I received a kind email from Beatrix Willius (developer of Mail Archiver X and earlier commenter in this thread) who shared that changing "source of theMsg" to "source of theMsg as Unicode text" in Tom's script would prevent mojibake. However, the double emoji in your sample EML was still not preserved intact by the script.


@Miles I actually have a script posted that shows how to do this properly. Writing as Unicode text (UTF-16) is half of it. That will put the raw data into every other byte, i.e. it won’t mangle it by trying to change the encoding. But what you end up with is not actually Unicode, which is why it doesn’t look right. You can then delete the NULL half of each pair to end up with the raw data.


P.S. @Michael What an epic range of recent correspondents! Amazing that ancient clients like AOL 7, OE 5 & 6, and The Bat! v1.5 are still being leveraged by users. Reminded me of this video:

Signing on to AOL 3.0 (1996) in 2022
https://www.youtube.com/watch?v=3OTr1pAPhIg


@Miles Some of them are from spams and so were probably not actually generated by those clients.


@Michael Thanks very much for the additional info and link to your script.


@Michael: Just tried compiling your raw script and received the following syntax error with "viewers" in the third line of code highlighted:

> Expected "given", "with", "without", other parameter name, etc. but found identifier.


@Miles I’m not sure why.
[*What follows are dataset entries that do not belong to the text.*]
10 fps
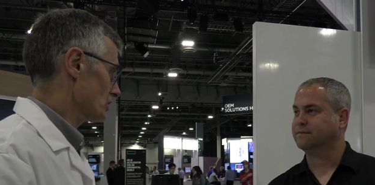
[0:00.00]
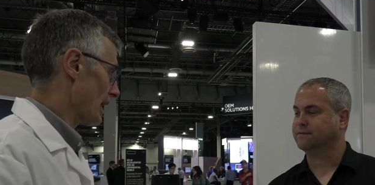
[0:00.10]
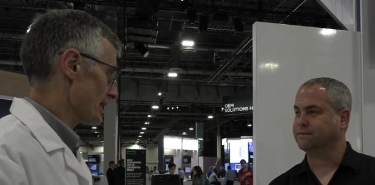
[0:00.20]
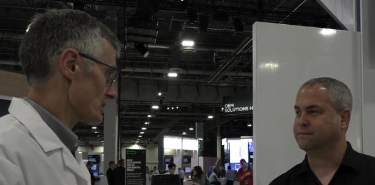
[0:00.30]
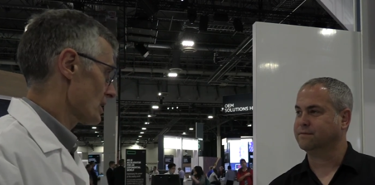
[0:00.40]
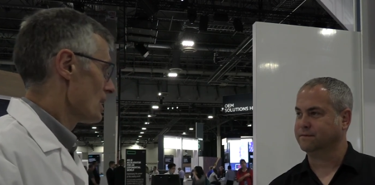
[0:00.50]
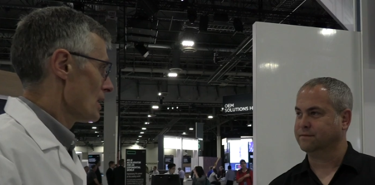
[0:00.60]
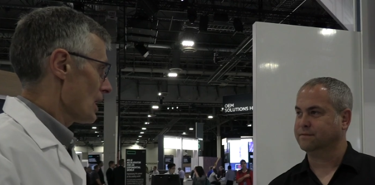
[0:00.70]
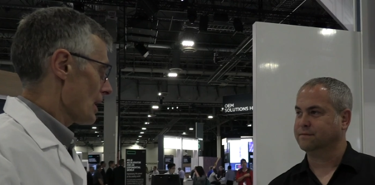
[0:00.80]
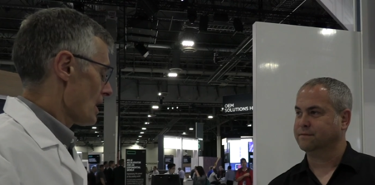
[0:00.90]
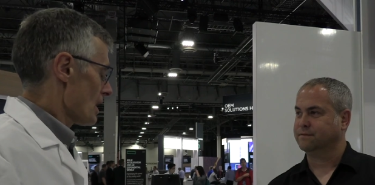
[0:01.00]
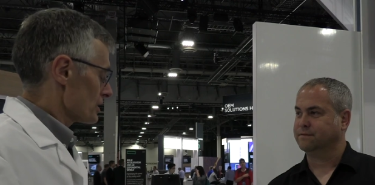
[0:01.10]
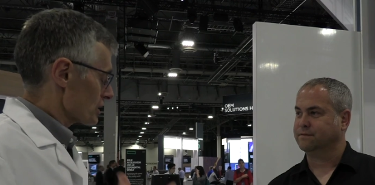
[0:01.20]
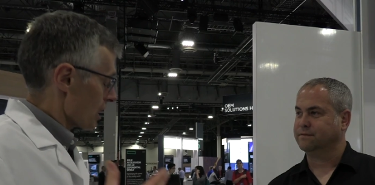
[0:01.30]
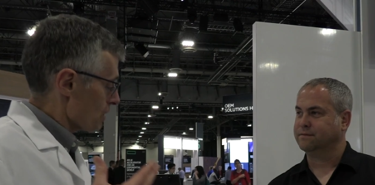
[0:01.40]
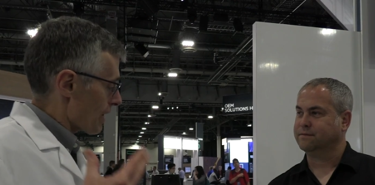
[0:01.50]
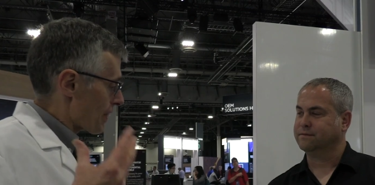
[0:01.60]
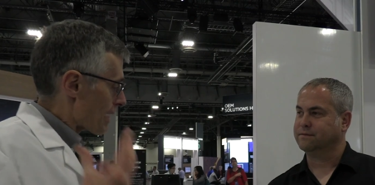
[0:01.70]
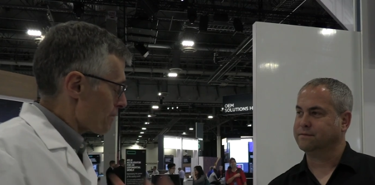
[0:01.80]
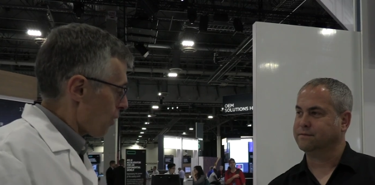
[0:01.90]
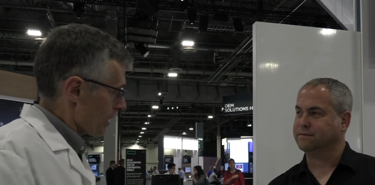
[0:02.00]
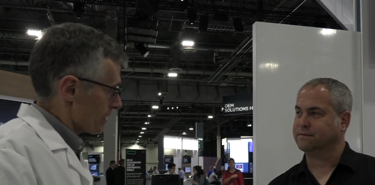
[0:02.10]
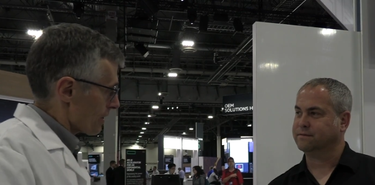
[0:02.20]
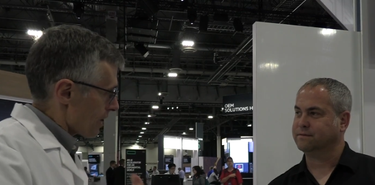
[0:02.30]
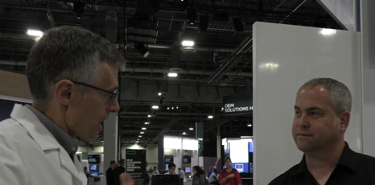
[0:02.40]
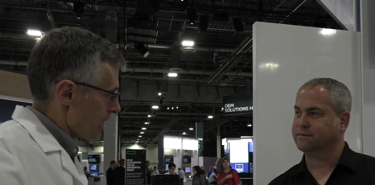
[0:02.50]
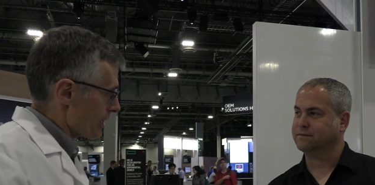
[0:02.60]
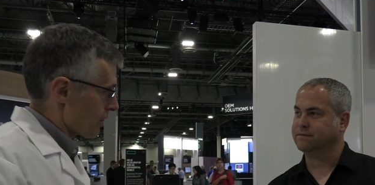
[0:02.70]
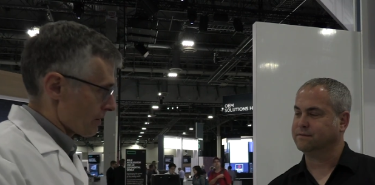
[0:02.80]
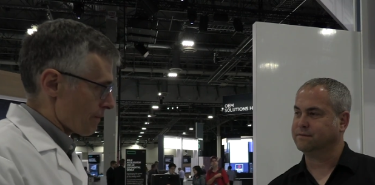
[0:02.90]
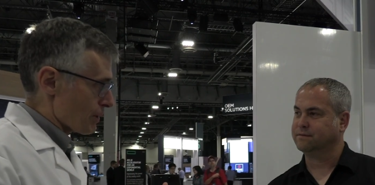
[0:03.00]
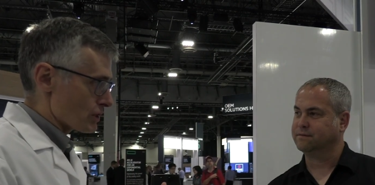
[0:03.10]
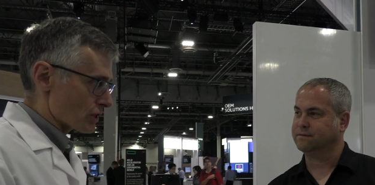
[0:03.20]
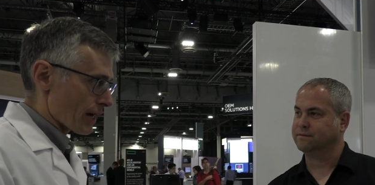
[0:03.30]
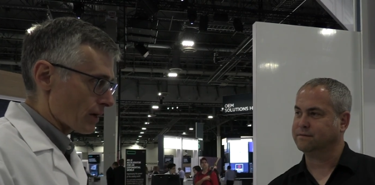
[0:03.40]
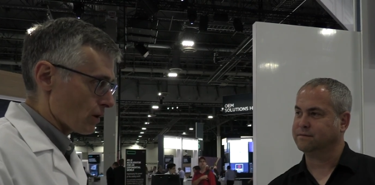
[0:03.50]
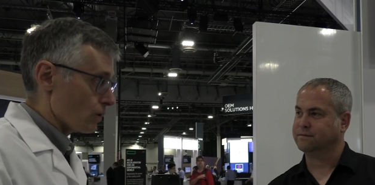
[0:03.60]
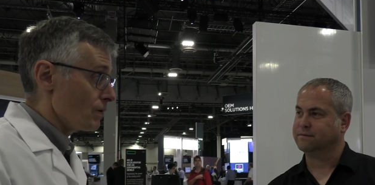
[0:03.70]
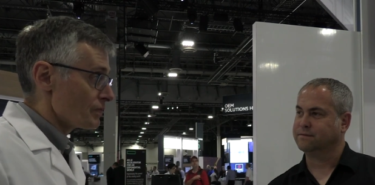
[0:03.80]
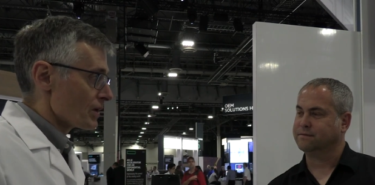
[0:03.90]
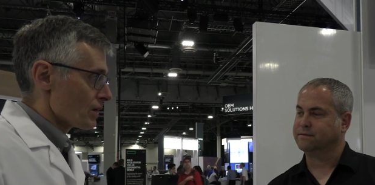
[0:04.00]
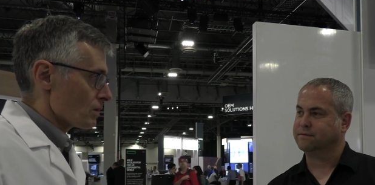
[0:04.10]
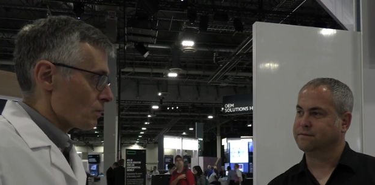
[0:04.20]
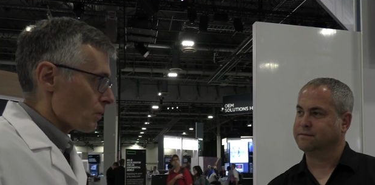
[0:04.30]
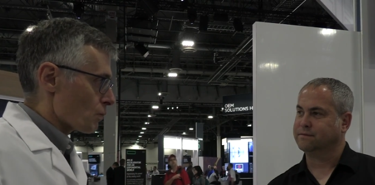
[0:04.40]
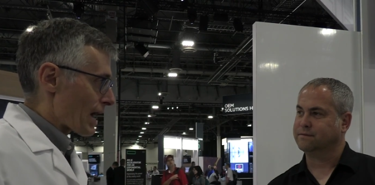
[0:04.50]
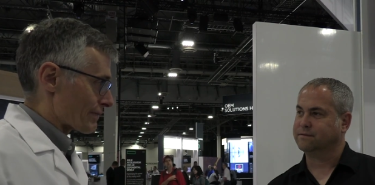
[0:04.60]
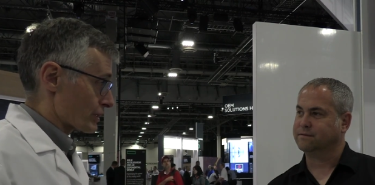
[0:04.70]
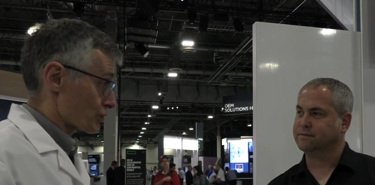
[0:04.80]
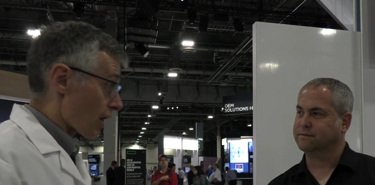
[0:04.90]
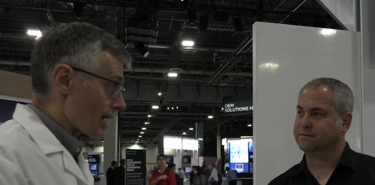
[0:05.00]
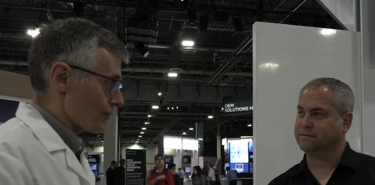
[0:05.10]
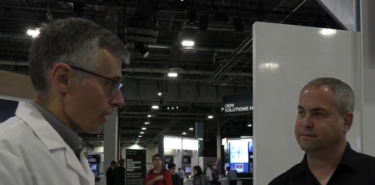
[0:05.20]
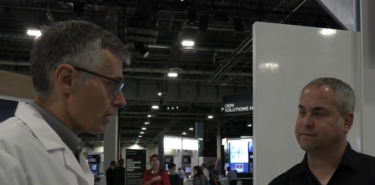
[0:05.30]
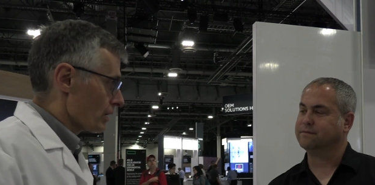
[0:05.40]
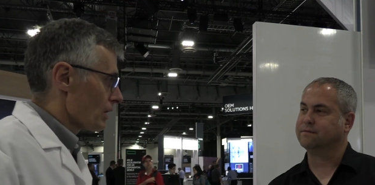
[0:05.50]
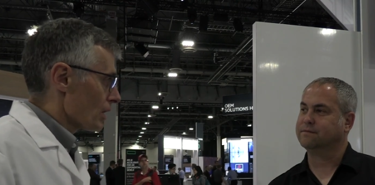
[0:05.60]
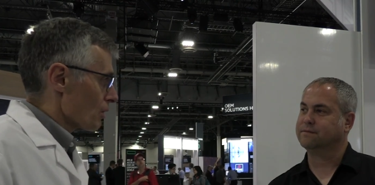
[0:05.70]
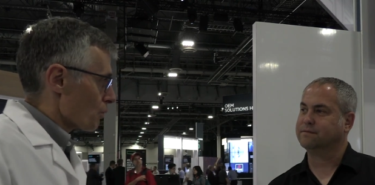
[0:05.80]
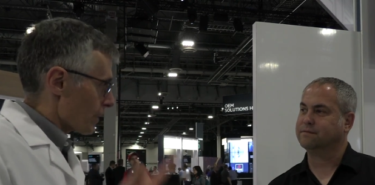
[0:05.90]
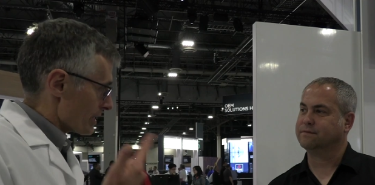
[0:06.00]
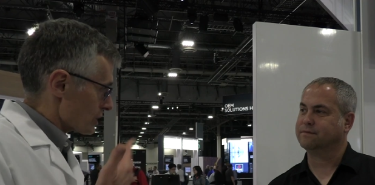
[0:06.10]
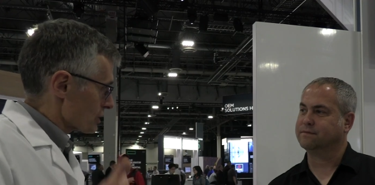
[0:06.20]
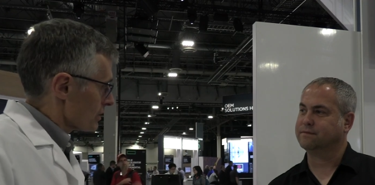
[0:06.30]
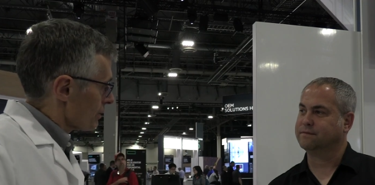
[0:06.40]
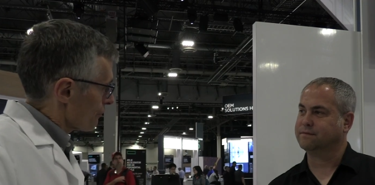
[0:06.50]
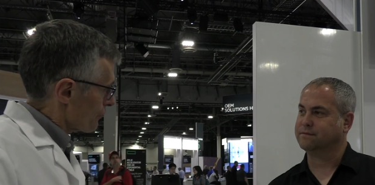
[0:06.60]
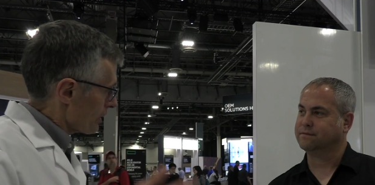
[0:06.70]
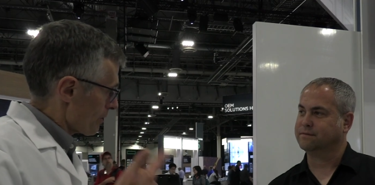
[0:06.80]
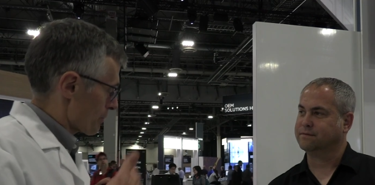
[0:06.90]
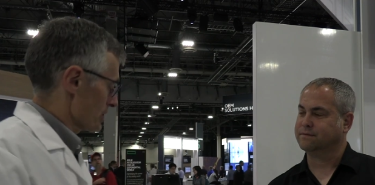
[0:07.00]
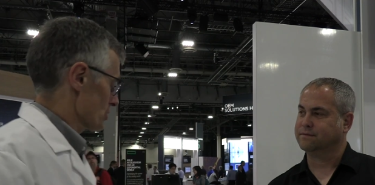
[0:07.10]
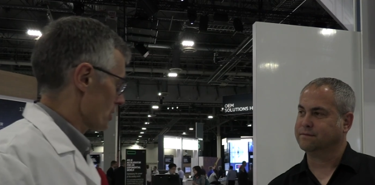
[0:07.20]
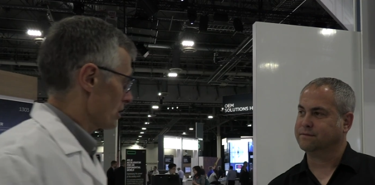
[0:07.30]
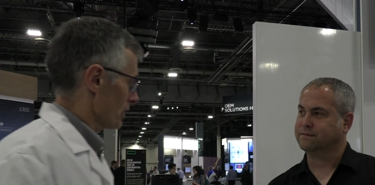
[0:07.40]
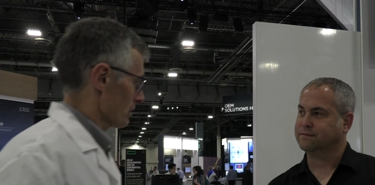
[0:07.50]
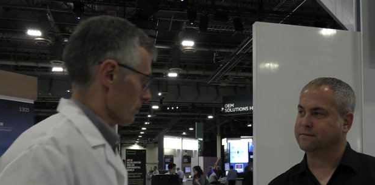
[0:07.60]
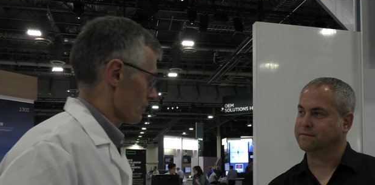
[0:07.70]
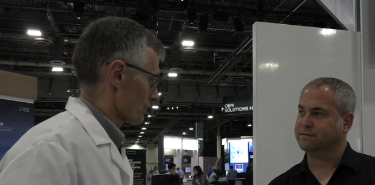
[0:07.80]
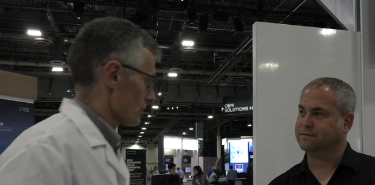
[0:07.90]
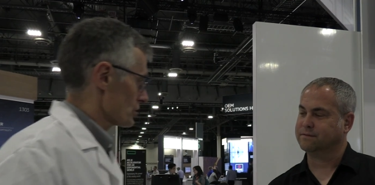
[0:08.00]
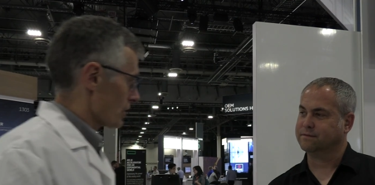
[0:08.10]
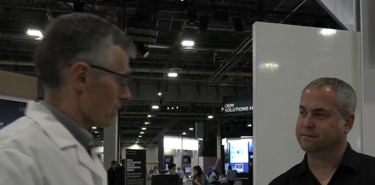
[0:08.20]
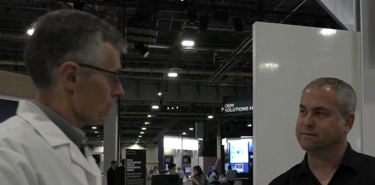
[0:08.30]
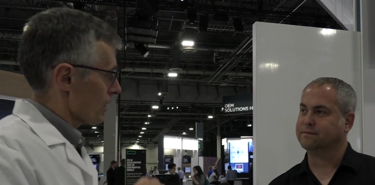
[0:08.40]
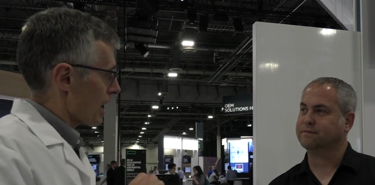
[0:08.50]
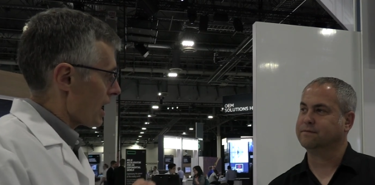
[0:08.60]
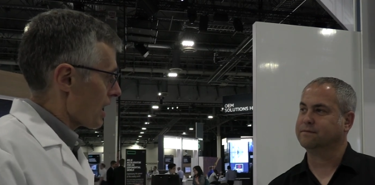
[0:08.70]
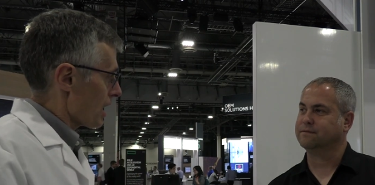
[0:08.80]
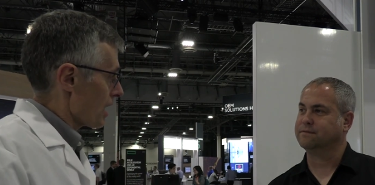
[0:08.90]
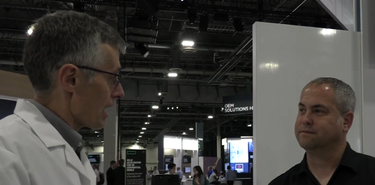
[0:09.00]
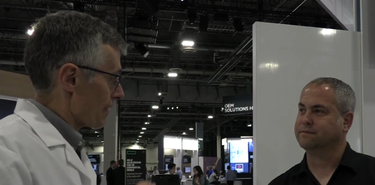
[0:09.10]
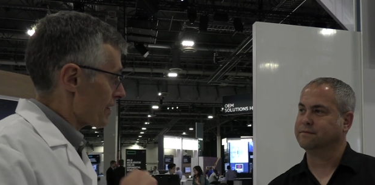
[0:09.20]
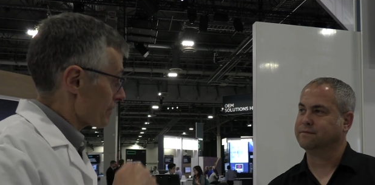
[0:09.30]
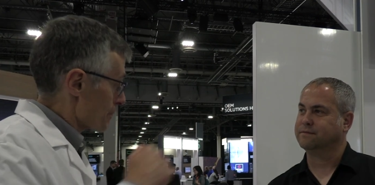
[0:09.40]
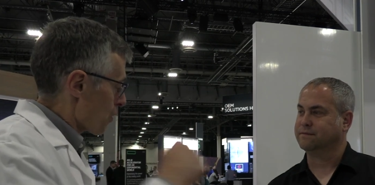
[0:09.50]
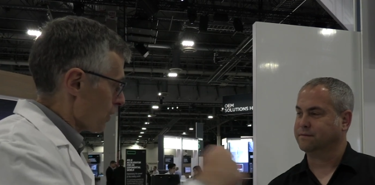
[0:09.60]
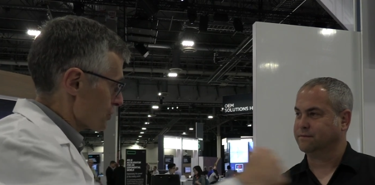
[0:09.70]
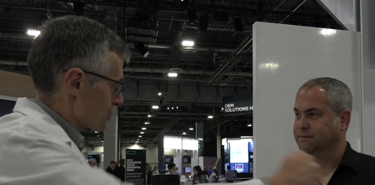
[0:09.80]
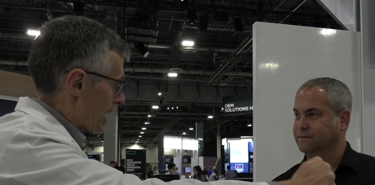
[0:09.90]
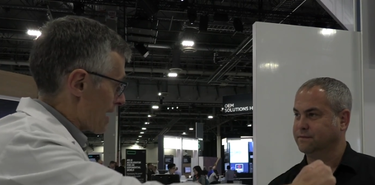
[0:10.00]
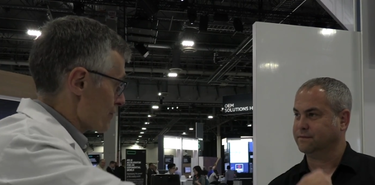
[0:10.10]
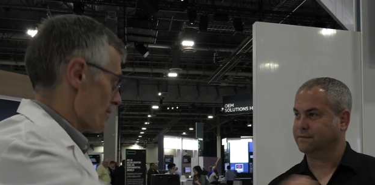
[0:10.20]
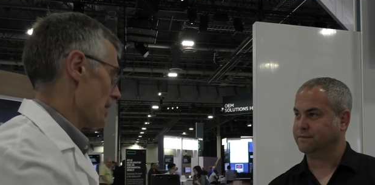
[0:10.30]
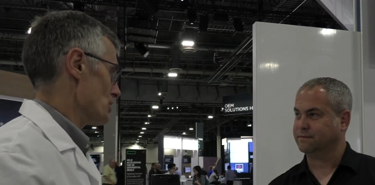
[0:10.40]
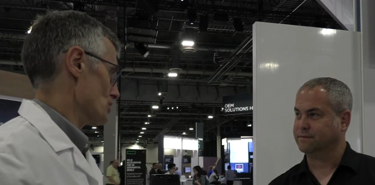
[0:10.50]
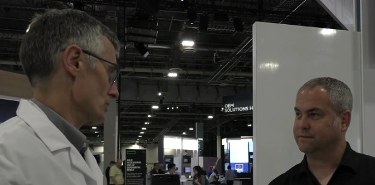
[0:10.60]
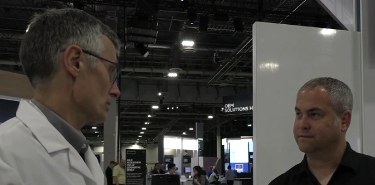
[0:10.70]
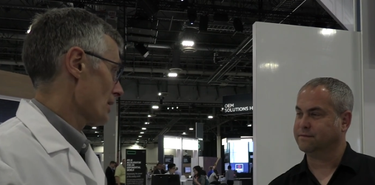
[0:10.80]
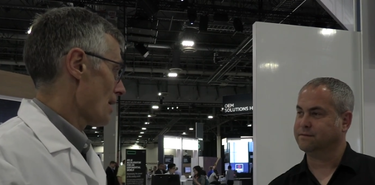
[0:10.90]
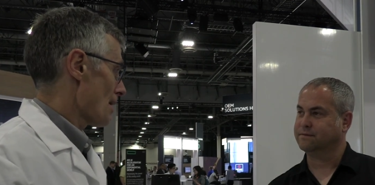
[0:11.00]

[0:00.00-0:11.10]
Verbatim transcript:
Speaker 1: state. So at that point, early on in the boot cycle, we have a driver which fingerprints the kernel. So uh, and that reports that information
It’s working for me. Did you try downloading one of the script files instead of copying/pasting?


@Michael Yes, I downloaded the raw text version from here using Safari 15.5:

https://c-command.com/scripts/eaglefiler/Import%20From%20Apple%20Mail.applescript

pasted it into Script Editor 2.11 and clicked Compile. Just tried it again this moment with the same result.

For good measure, downloaded via curl, opened "Import%20From%20Apple%20Mail.applescript" in Script Editor, and received the same error after clicking Compile.


@Michael I thought I'd try testing in a 10.15 VM; other than an apparent encoding issue with the greater than or equal sign in the raw text version, the script compiled without error. So I tried again in Monterey using the same version I tried hours ago - it compiled without error! As a sanity check, I started recording the screen and managed to capture the same syntax error as earlier while using the exact same code: https://tinyapps.org/screenshots/20220630-script-editor.mov . Beatrix also reported (via email) a syntax error when compiling. Not sure what to make of it, but grateful for you sharing your code. Sorry for the trouble.


@Michael
First time venturing onto your blog (as distinct from the c-command forums). Hope this is the right place to ask a fairly nooby question, which seems relevant to this post & thread.
In my noob way I've been trying to script the fortnightly downloading of a certain file for which I receive a download link in an email. I have some pieces of the workflow, but the glaring fail is how to extract the email's raw source (to input to my shell script that should extract the URL).
I've taken the liberty of playing with one of your EagleFiler AppleScripts in hope of achieving the above. But (a) I'm too nooby to properly understand the scope of the script and (b) I'm not sure it does produce the data or format I need.
Is there a script somewhere that might do it for me? Or is there a better forum for asking? Thanks.


@Lance In this case, perhaps you don’t want the raw source data. That’s useful if you want to save a copy of the full message. You could instead get the message’s content via AppleScript and that way let Mail handle the encoding issues, and then you would just extract the piece you want from the Unicode text.